4) The client.stats() function does not seem to expose the global counter of pending RPCs across all region clients (here by pending I mean pending due to any reason). It could help to match that counter with counter application is maintaining.

--
Shrijeet

PS: The attached log shows some warnings that there are 'There are now N RPCs pending due to NSRE on...' , I spot checked and found those warnings are not for data centers where count is too high since 4AM.

image.png

client.txt.gz

tsuna

unread,

Nov 10, 2012, 4:07:39 AM11/10/12

to Shrijeet Paliwal, AsyncHBase

On Fri, Nov 9, 2012 at 11:58 AM, Shrijeet Paliwal
<shrijeet...@gmail.com> wrote:
> Pardon me since I have raised this before & for too many posts in general
> lately.

No need to apologize, this is totally fine.

> I am still not clear on how client buffers & limits pending requests in
> case server crashes for brief moment. My sample code is here.

There is a global buffer, in the form of a map, where the key is a
region name, and the value is a list of pending RPCs. Each list, for
each region, is capped at 10k pending RPCs. That's all.

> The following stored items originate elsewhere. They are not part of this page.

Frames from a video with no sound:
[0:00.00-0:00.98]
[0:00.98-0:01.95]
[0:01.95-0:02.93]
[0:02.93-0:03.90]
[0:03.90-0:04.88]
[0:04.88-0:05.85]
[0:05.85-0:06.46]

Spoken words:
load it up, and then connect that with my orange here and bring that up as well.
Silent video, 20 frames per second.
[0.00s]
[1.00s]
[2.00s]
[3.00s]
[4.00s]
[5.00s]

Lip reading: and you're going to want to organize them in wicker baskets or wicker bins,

> My application writes to multiple data centers. The plot is showing number
> of pending writes per data center (PutRequests for which success/failure
> callback has not been called yet, code snippet shows how this counter is
> being maintained in detail.). At around 3:40AM EST connectivity to bunch of
> data centers was lost, the effect is visible in plot. The glitch was short.

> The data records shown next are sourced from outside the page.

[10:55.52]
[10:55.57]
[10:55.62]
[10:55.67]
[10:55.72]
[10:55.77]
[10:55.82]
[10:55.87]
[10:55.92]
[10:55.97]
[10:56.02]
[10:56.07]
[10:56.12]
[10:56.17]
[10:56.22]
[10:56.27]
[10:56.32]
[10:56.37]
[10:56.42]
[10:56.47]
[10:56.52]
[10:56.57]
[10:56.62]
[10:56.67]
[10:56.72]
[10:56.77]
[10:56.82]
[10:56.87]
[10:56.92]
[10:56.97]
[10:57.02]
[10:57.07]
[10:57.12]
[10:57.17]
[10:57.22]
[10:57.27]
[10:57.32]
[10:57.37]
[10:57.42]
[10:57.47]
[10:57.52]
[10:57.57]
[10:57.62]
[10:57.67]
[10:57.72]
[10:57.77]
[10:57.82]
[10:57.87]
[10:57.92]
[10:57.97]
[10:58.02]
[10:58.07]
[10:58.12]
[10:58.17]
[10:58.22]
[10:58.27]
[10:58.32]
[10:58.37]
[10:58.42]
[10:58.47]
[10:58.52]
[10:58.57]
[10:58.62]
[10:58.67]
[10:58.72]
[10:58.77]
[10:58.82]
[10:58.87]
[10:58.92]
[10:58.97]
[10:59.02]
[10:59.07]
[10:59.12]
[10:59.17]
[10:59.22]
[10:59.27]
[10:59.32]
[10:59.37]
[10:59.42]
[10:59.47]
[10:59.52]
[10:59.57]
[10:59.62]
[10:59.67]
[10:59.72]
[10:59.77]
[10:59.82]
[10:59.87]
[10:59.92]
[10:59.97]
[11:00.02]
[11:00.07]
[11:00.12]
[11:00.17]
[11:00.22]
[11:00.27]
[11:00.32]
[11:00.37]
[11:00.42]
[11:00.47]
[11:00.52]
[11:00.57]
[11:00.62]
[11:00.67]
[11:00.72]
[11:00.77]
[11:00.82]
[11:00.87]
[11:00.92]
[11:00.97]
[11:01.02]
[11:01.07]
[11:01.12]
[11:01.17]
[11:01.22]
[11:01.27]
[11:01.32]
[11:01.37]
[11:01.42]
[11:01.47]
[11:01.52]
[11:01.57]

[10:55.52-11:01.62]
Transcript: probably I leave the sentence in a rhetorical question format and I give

From the log you sent, the glitch wasn't "short".
BTW there are a number of spurious ClosedChannelExceptions in that
log, I committed
https://github.com/tsuna/asynchbase/commit/8ce7aa2c8e6f1dffc76c31dcea6b9c7fe14b3749
to remove them and filed a bug against Netty.

There was a bunch of connection timeouts around 03:47. Around 03:51,
the first "connection reset by peer" shows up, indicating that the
other side has crashed (and the kernel RST'ing TCP connections to a
closed port). There is also a number of cases where we successfully
connect to the other side, but the connection gets reset in the middle
of an RPC ("ERROR org.hbase.async.RegionClient - After decoding the
last message on [xxx], there was still some undecoded bytes in the
channel's buffer (which are going to be lost)"). This lasted until
04:37, so a one hour outage in total.

> 1) Why do I have pending count so high consistently for hours? Did certain
> RPCs get lost with no accounting?

That sure looks like it! :-/

> If the max RPC pending at any point of
> time is 10K per region (per the thread I quoted earlier), does it mean that
> certain regions have hit the limit and not being able to recover from that
> point?

The limit is there just to make sure we don't run out of memory by
buffering indefinitely. Should still be able to recover from that.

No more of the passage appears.